**DATA:**
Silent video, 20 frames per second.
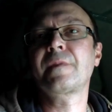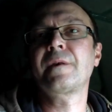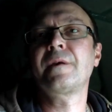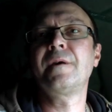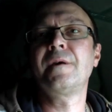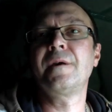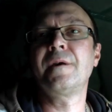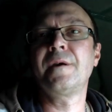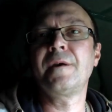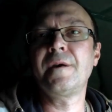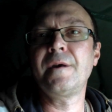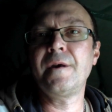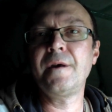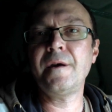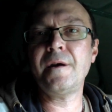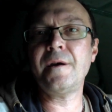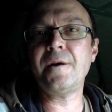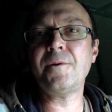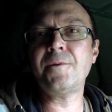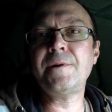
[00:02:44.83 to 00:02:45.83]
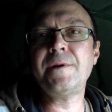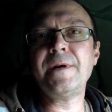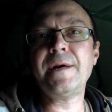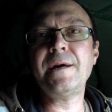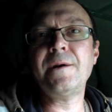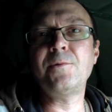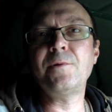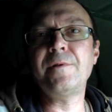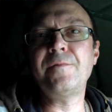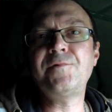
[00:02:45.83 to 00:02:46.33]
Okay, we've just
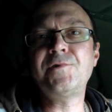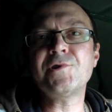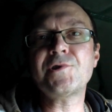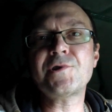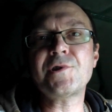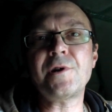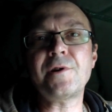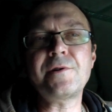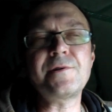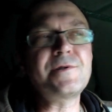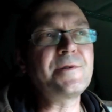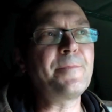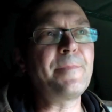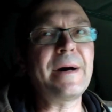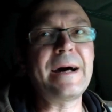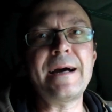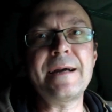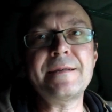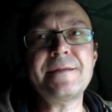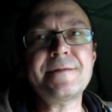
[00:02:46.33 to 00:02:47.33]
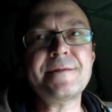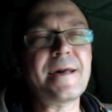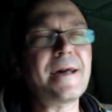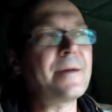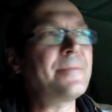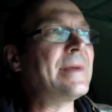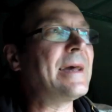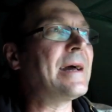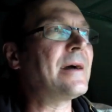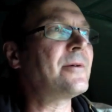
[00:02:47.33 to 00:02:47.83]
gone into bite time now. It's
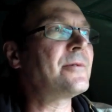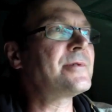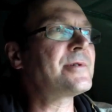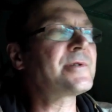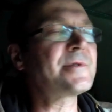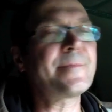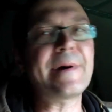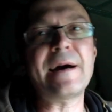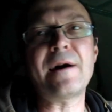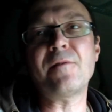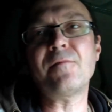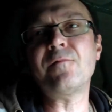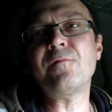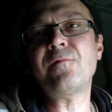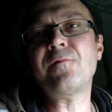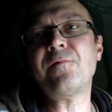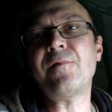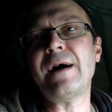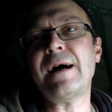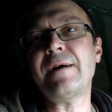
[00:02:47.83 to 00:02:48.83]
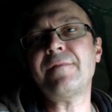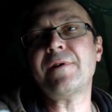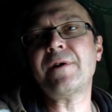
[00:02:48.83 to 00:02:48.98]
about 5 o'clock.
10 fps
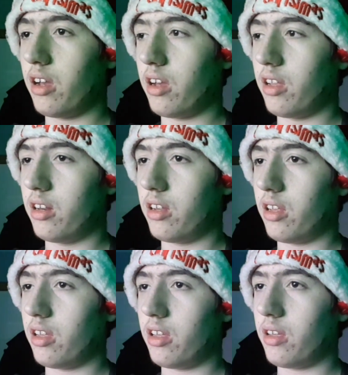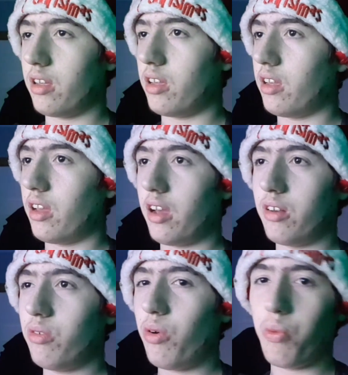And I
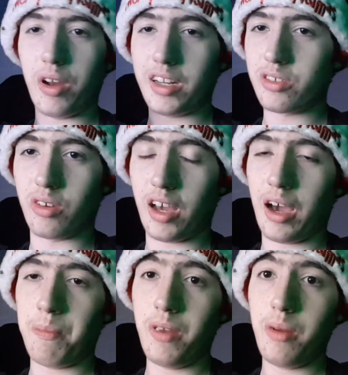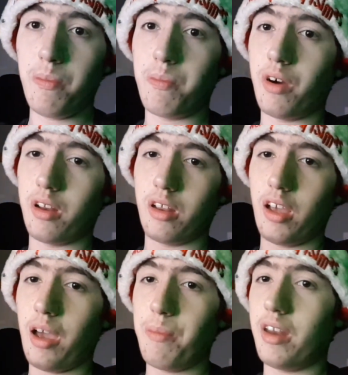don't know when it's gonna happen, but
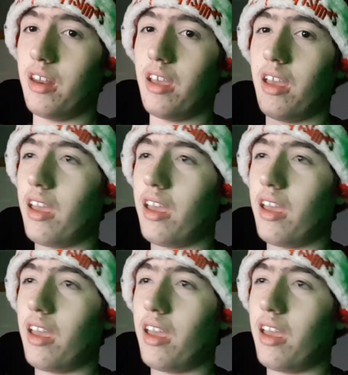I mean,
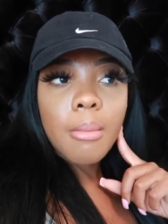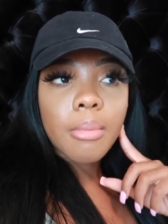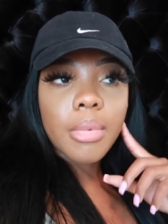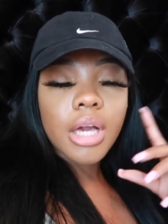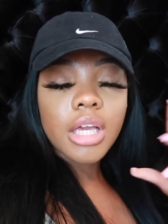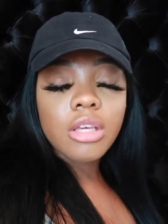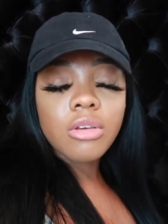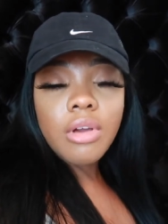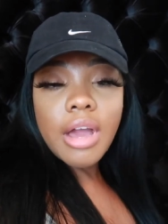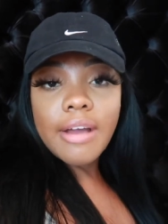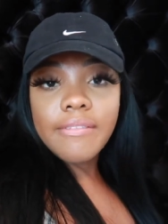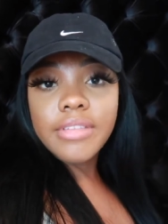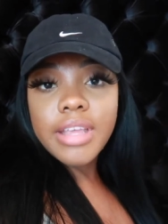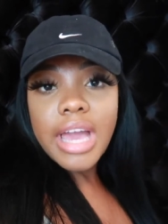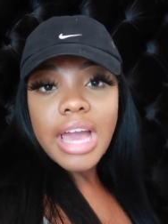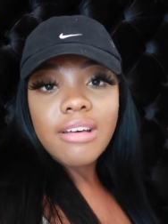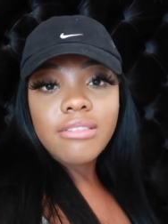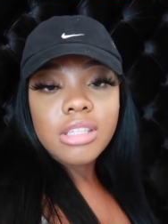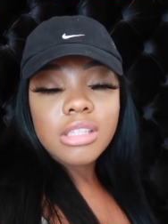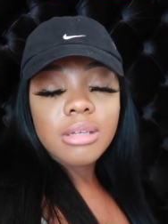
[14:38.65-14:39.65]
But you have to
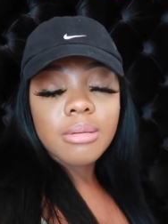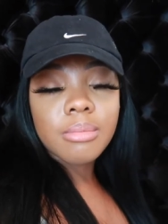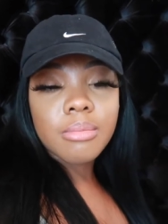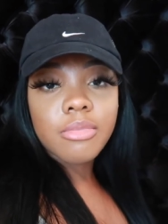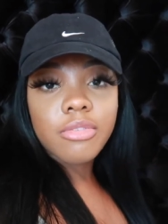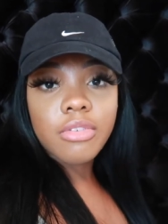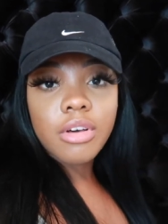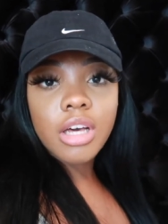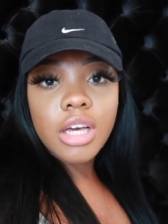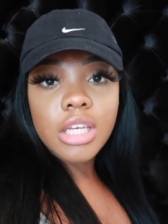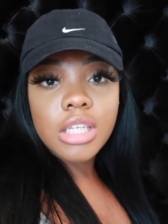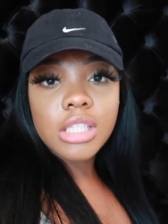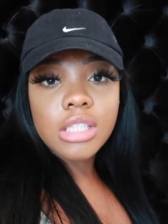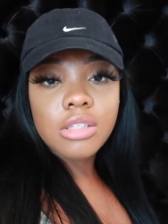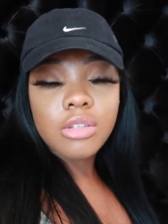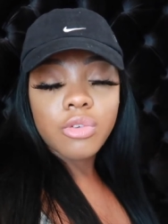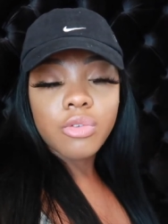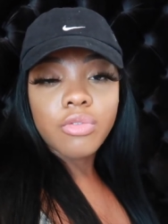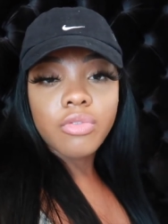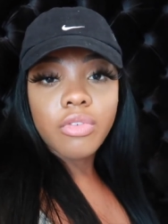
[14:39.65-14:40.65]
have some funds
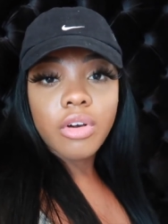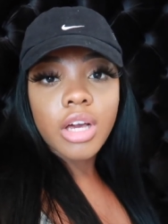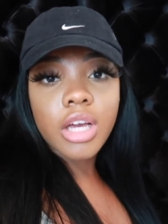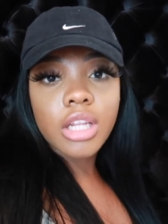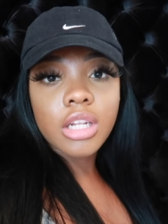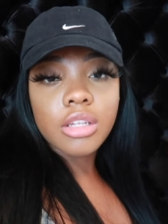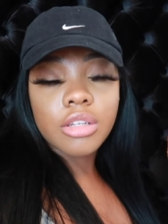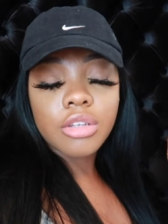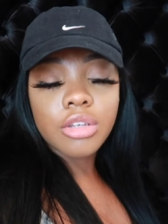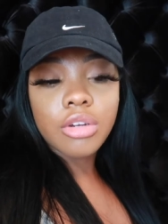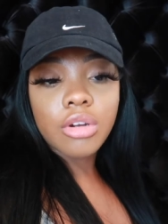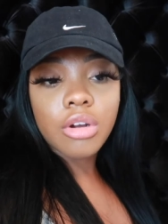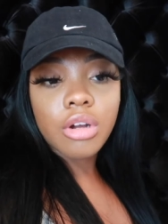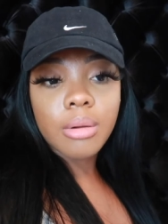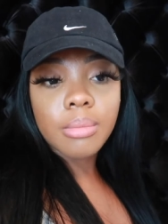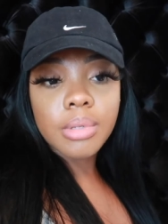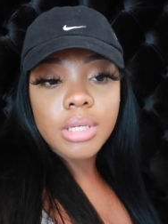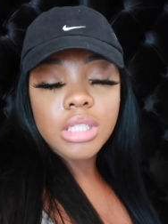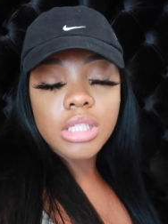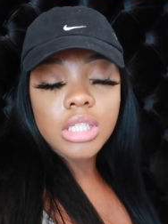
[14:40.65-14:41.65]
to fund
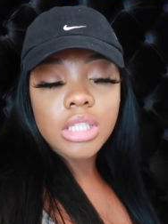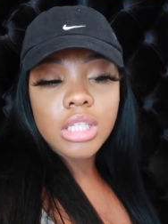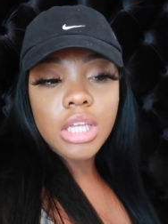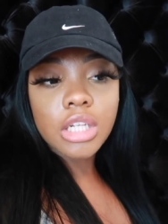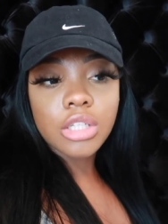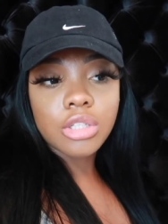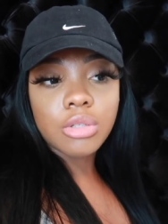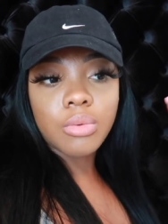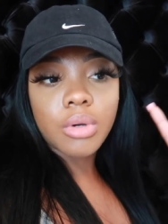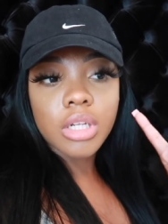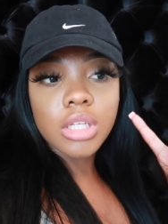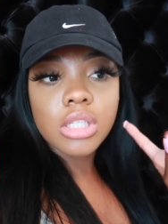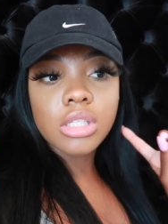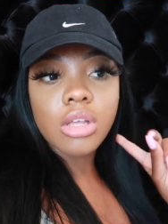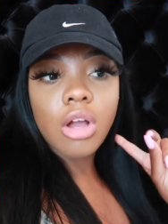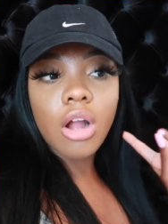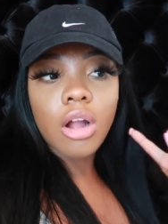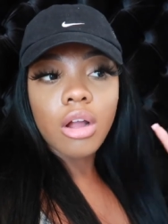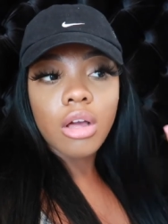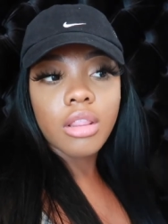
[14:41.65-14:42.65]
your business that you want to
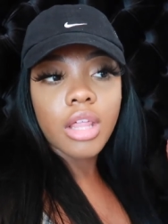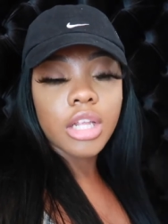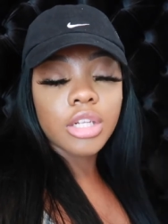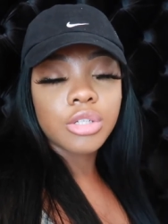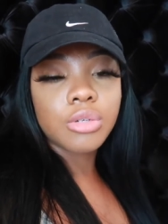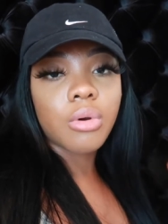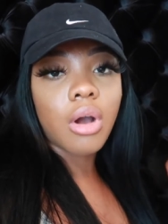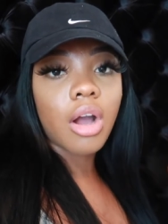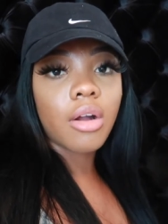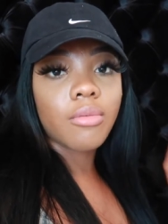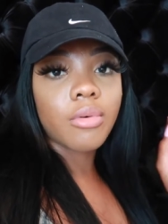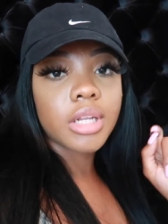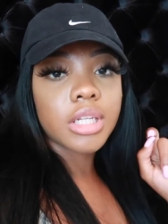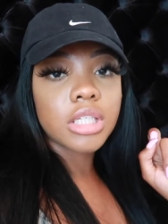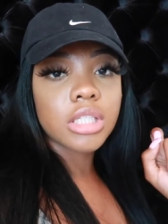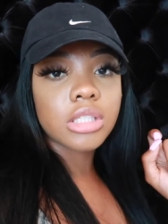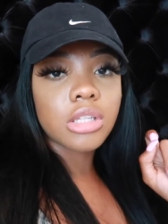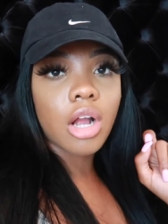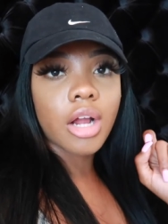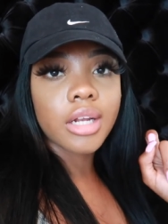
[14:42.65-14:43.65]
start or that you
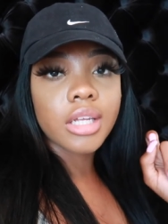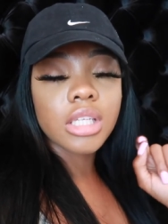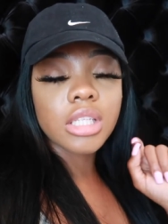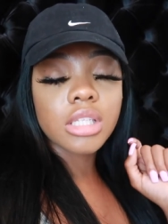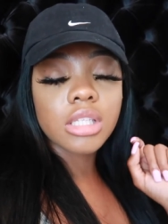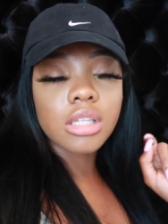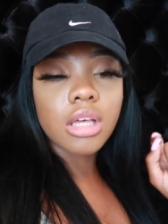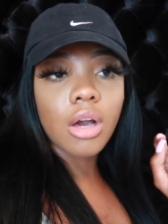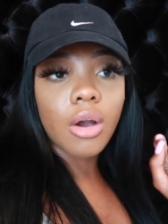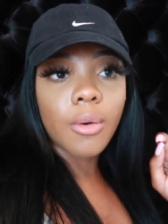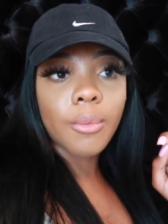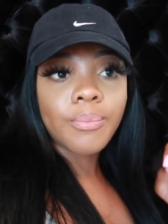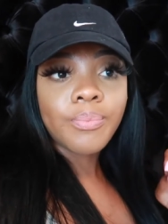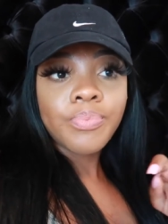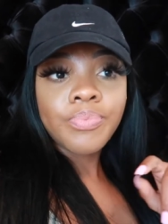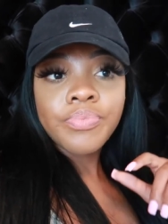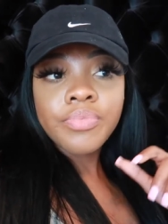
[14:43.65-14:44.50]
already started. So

**PROBLEM DETAILS:** Everything in the data except the pictures must appear in your answer unchanged.

**ANSWER:**
Silent video, 20 frames per second.
[00:02:44.83 to 00:02:45.83]
[00:02:45.83 to 00:02:46.33]
Okay, we've just
[00:02:46.33 to 00:02:47.33]
[00:02:47.33 to 00:02:47.83]
gone into bite time now. It's
[00:02:47.83 to 00:02:48.83]
[00:02:48.83 to 00:02:48.98]
about 5 o'clock.
10 fps
And I
don't know when it's gonna happen, but
I mean,
[14:38.65-14:39.65]
But you have to
[14:39.65-14:40.65]
have some funds
[14:40.65-14:41.65]
to fund
[14:41.65-14:42.65]
your business that you want to
[14:42.65-14:43.65]
start or that you
[14:43.65-14:44.50]
already started. So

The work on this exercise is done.